Reported: 2014-10-28 19:52 UTC by Kai Engert (:kaie) (inactive account)
Modified: 2014-12-13 09:40 UTC (History)
14 users (show)

Fixed In Version: ca-certificates-2014.2.1-1.5.fc19
Doc Type: Bug Fix
Doc Text:
Clone Of:
Environment:
Last Closed: 2014-11-18 12:23:23 UTC


Attachments (Terms of Use)
Difference between upstream certdata.txt and the edited version with legacy flags (59.76 KB, patch)
2014-10-28 22:35 UTC, Kai Engert (:kaie) (inactive account)
no flags Details | Diff

Description Kai Engert (:kaie) (inactive account) 2014-10-28 19:52:30 UTC
This is follow-up work for bug 1144808.
See that other bug for the reasons that drive this work.

The purpose of this new bug is to:
- keep legacy roots enabled by default
- allow the system administrator to disable legacy roots
- remember the admin's action, making it the new default for future updates

In other words, if the admin never acts, future updates will continue to keep legacy roots enabled - as long as we think it's necessary for compatibility reasons with all software packages.

If the admin acts once, the system will completely follow the upstream decisions of the Mozilla CA maintainers. If additional roots get disabled/removed, they will get disabled on the system, too.

This is an initial implemention, which attempts to be very simple.

It would be more difficult to implement a solution that allowed the admin to configure legacy roots independently. (Should such a solution be asked for, it can be implemented using additional follow-up work.)

In detail:

I've implemented a new utility,
  ca-legacy
which offers the following commands:
 - enable
 - disable
 - check
 - install

The enable command configures the enabled state, which is equivalent to the "no configuration present" state.

The disable command configures the disabled state.

The configured state is stored in config file
  /etc/pki/ca-trust/ca-legacy.conf

The install command is used to perform the necessary system changes (using a symbolic link), that will either enable or disable legacy certs, based on the configuration file. It is executed at package install time, and when using the enable/disable commands.

The check command prints a human readable summary of the current configuration.

Legacy certs might be "partially" removed by upstream, that is, a root might have it's trust removed for e.g. TLS, but might still be marked for email security.

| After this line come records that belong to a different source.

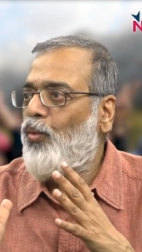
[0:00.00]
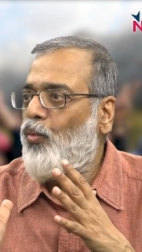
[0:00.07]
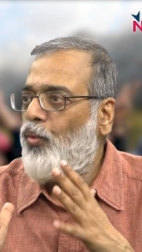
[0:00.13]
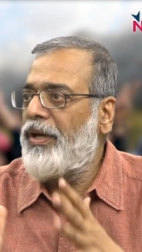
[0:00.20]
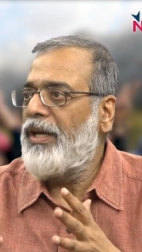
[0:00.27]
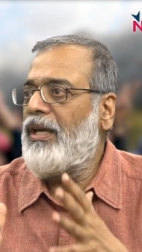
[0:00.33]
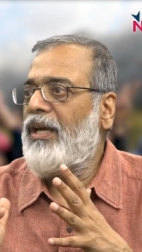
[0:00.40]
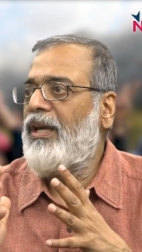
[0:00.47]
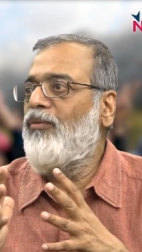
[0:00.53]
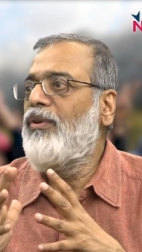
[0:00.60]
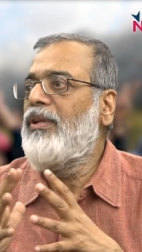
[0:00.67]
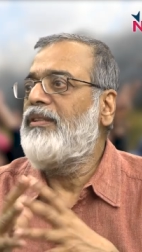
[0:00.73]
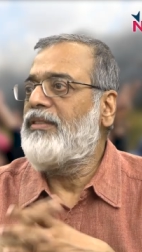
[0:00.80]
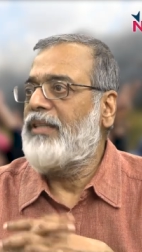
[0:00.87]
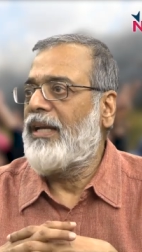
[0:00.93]
we
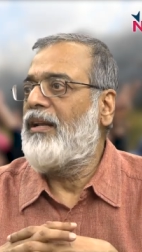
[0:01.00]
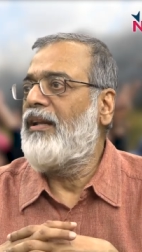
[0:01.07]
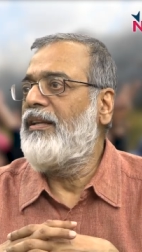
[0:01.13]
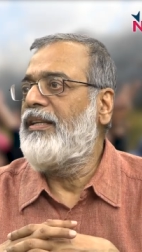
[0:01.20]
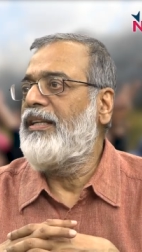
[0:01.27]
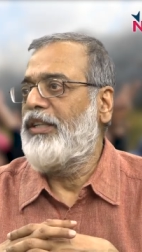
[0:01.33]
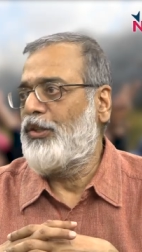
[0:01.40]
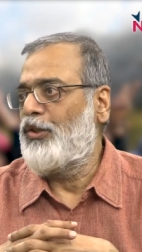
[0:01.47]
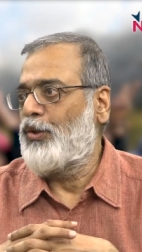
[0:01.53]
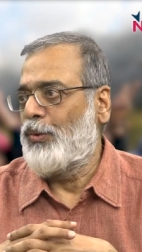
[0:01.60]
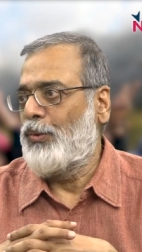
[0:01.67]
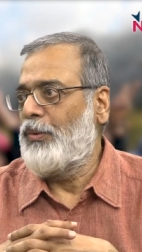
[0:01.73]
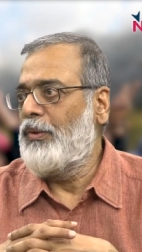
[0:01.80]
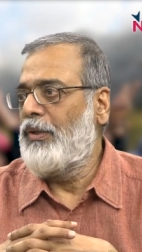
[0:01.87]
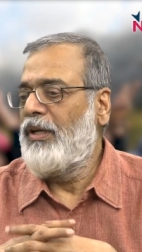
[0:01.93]
will settle the
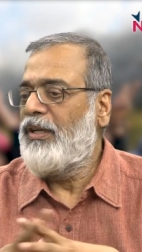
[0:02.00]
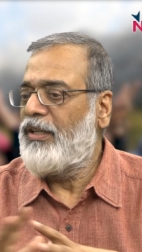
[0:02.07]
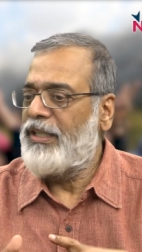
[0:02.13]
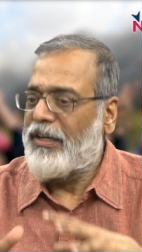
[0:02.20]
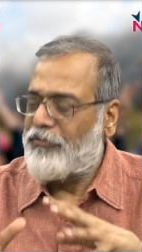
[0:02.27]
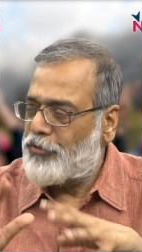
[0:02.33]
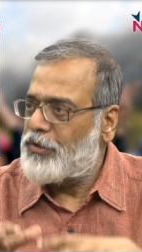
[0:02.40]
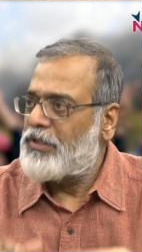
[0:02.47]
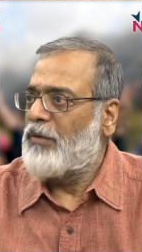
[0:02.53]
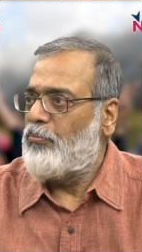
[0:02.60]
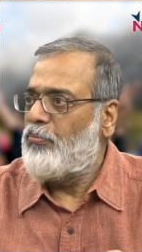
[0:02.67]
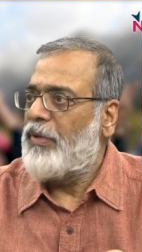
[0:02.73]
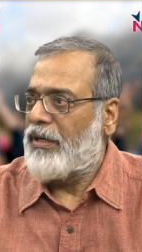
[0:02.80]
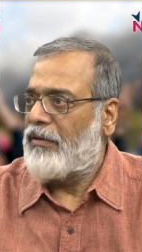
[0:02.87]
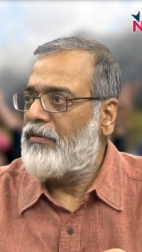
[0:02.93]
issue, you have to
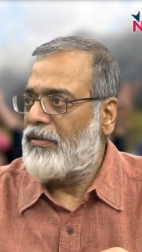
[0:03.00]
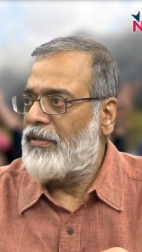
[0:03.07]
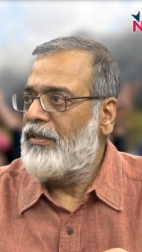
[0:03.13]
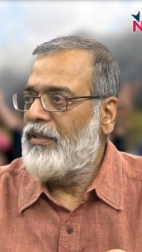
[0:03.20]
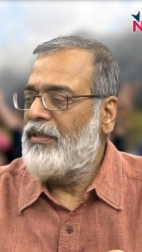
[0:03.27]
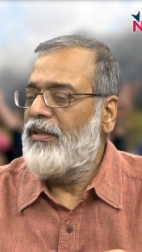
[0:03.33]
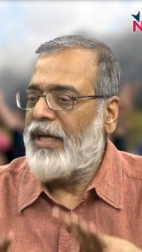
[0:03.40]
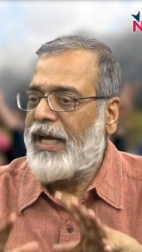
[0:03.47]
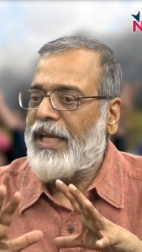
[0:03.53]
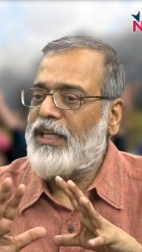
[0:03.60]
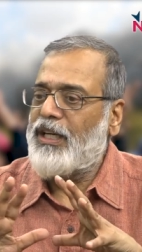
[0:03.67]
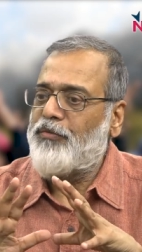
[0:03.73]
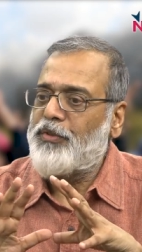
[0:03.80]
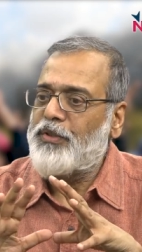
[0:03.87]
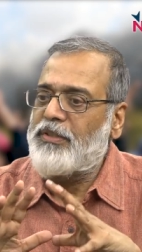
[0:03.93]
submit, and
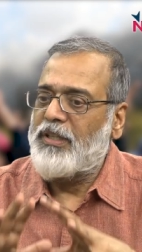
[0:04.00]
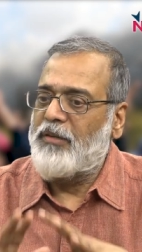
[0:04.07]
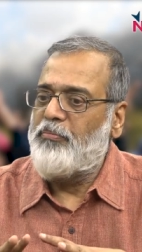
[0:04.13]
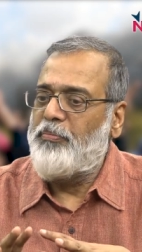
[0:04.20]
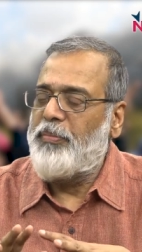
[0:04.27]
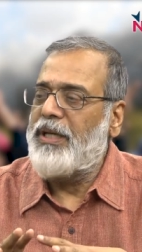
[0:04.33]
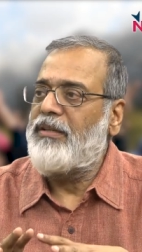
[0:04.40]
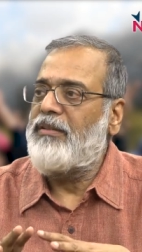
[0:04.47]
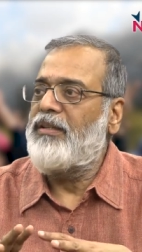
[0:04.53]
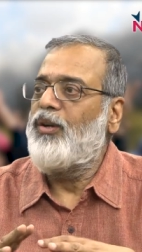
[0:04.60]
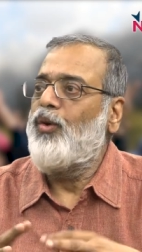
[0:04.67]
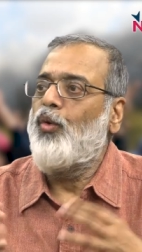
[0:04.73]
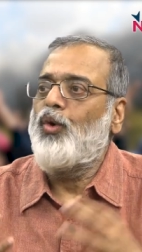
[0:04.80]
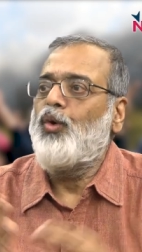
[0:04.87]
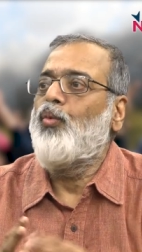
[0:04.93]
you have to submit
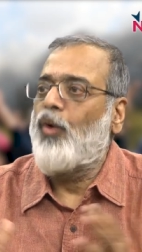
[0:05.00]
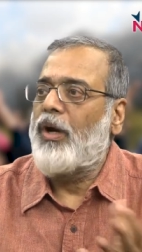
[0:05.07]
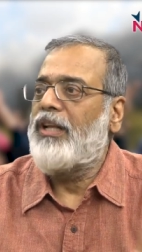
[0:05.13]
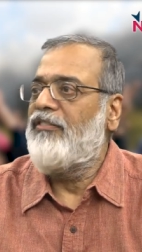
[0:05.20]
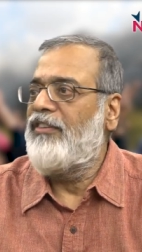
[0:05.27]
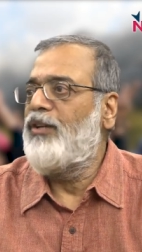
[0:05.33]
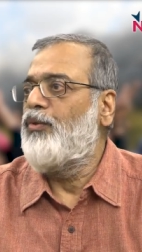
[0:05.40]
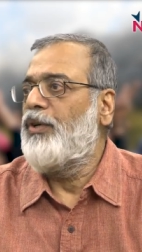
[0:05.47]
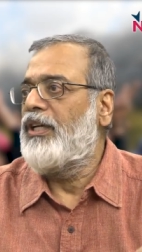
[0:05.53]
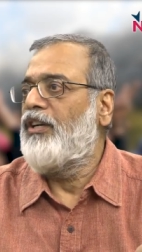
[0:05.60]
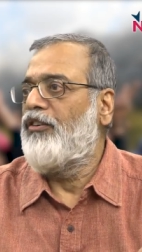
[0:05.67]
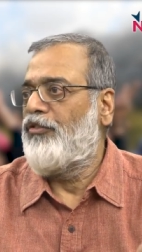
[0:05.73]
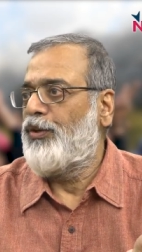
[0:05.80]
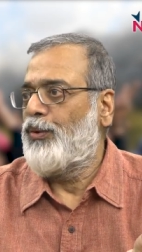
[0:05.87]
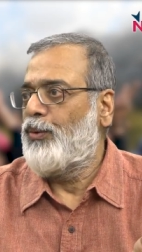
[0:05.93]
to whatever we
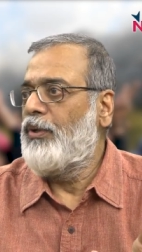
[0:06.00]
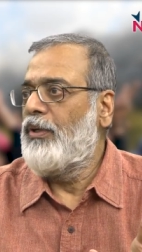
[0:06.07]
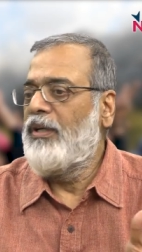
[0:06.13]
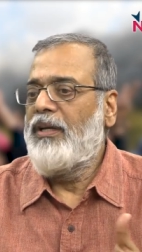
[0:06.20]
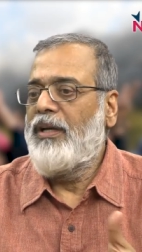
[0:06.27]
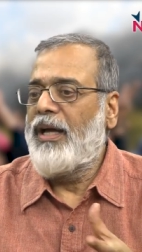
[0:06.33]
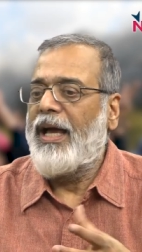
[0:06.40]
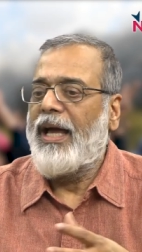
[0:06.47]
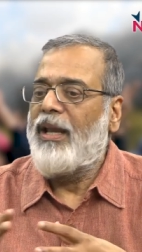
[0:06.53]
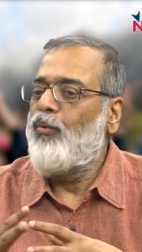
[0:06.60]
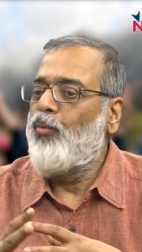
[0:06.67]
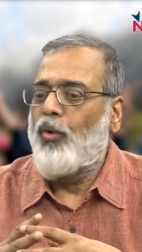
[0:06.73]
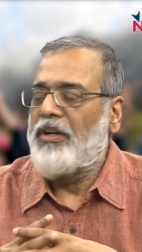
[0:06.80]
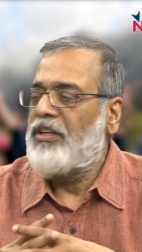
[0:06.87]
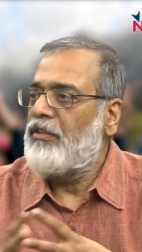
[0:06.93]
give you.
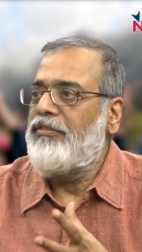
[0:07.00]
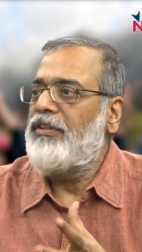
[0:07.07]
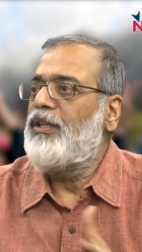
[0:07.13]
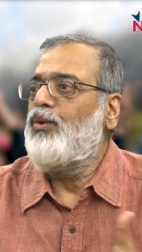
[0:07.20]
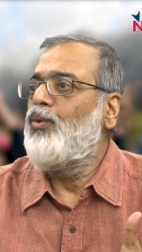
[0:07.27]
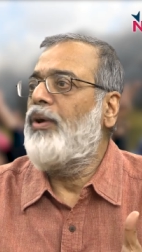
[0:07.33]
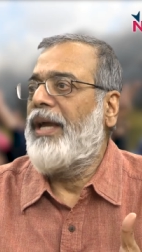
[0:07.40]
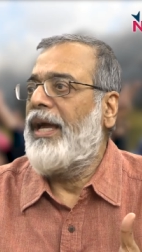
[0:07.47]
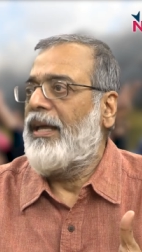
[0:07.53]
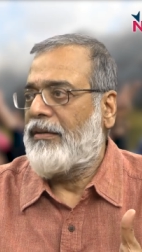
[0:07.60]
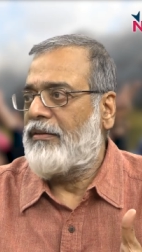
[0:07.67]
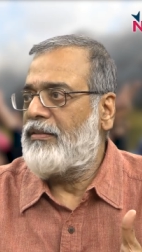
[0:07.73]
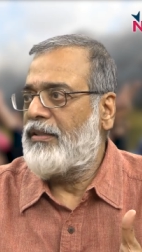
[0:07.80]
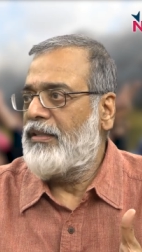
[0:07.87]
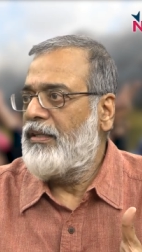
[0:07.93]
And whatever you
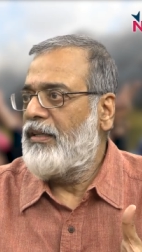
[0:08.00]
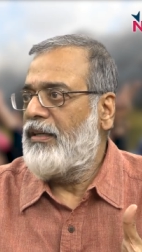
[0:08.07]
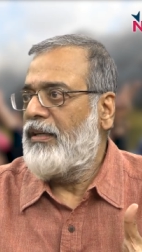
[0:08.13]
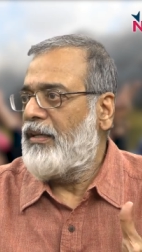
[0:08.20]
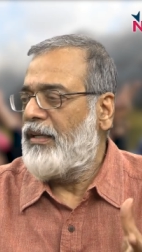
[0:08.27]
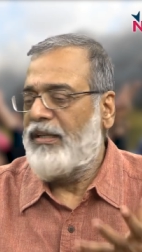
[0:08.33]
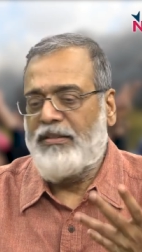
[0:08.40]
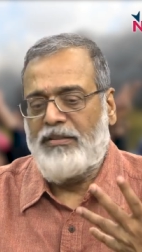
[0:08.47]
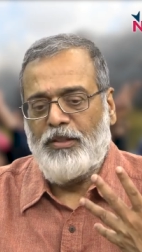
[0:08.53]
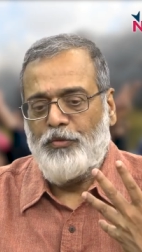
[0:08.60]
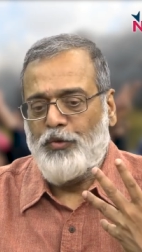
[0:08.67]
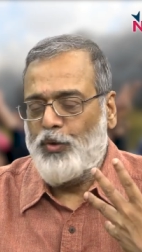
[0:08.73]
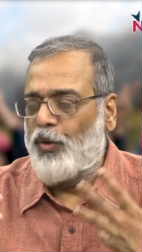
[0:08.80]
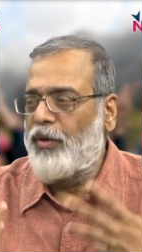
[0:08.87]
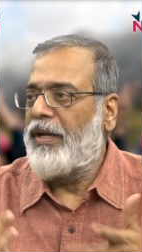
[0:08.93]
get is,
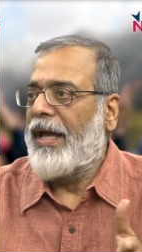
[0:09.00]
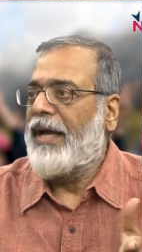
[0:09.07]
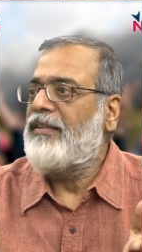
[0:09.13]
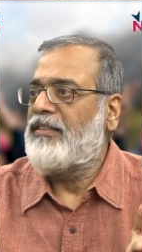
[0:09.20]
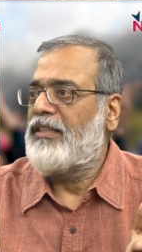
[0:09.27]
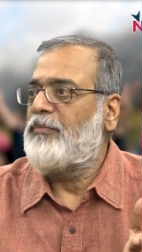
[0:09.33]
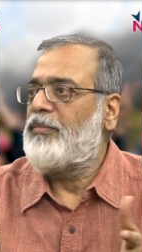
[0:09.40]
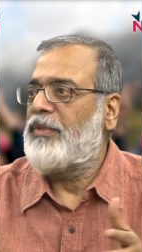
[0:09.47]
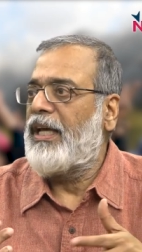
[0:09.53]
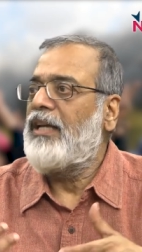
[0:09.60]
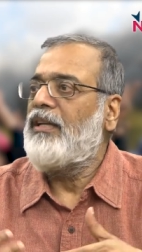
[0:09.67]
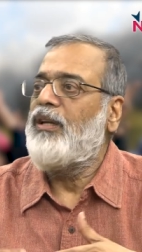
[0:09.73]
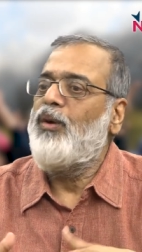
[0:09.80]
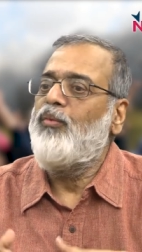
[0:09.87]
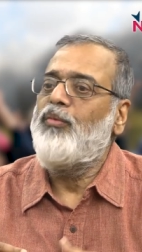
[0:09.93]
if you don't accept
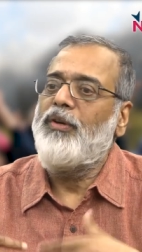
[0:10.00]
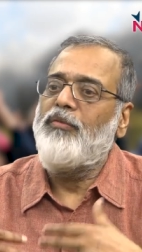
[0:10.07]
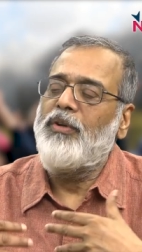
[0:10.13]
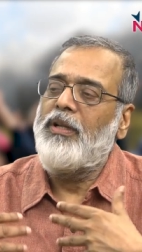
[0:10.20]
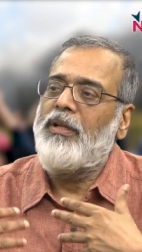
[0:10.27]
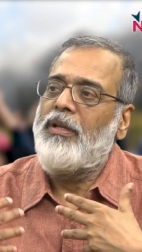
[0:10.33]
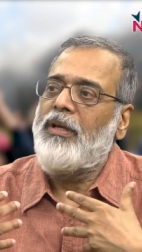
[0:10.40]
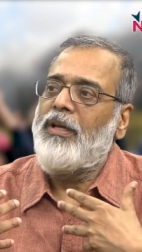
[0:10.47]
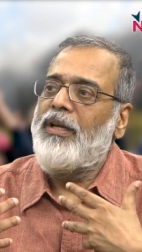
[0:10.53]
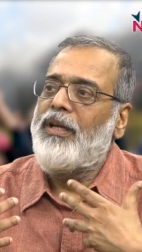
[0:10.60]
that, we will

This is why we must use two alternative lists of roots (and cannot simply enable a file in addition).

The input file certdata.txt, as provided by upstream, will be edited by the package maintainer to add new legacy flags, as required for Fedora/OpenSSL/GnuTLS.

Each root that contains a legacy flag, will be placed into the separate lists of legacy alternatives.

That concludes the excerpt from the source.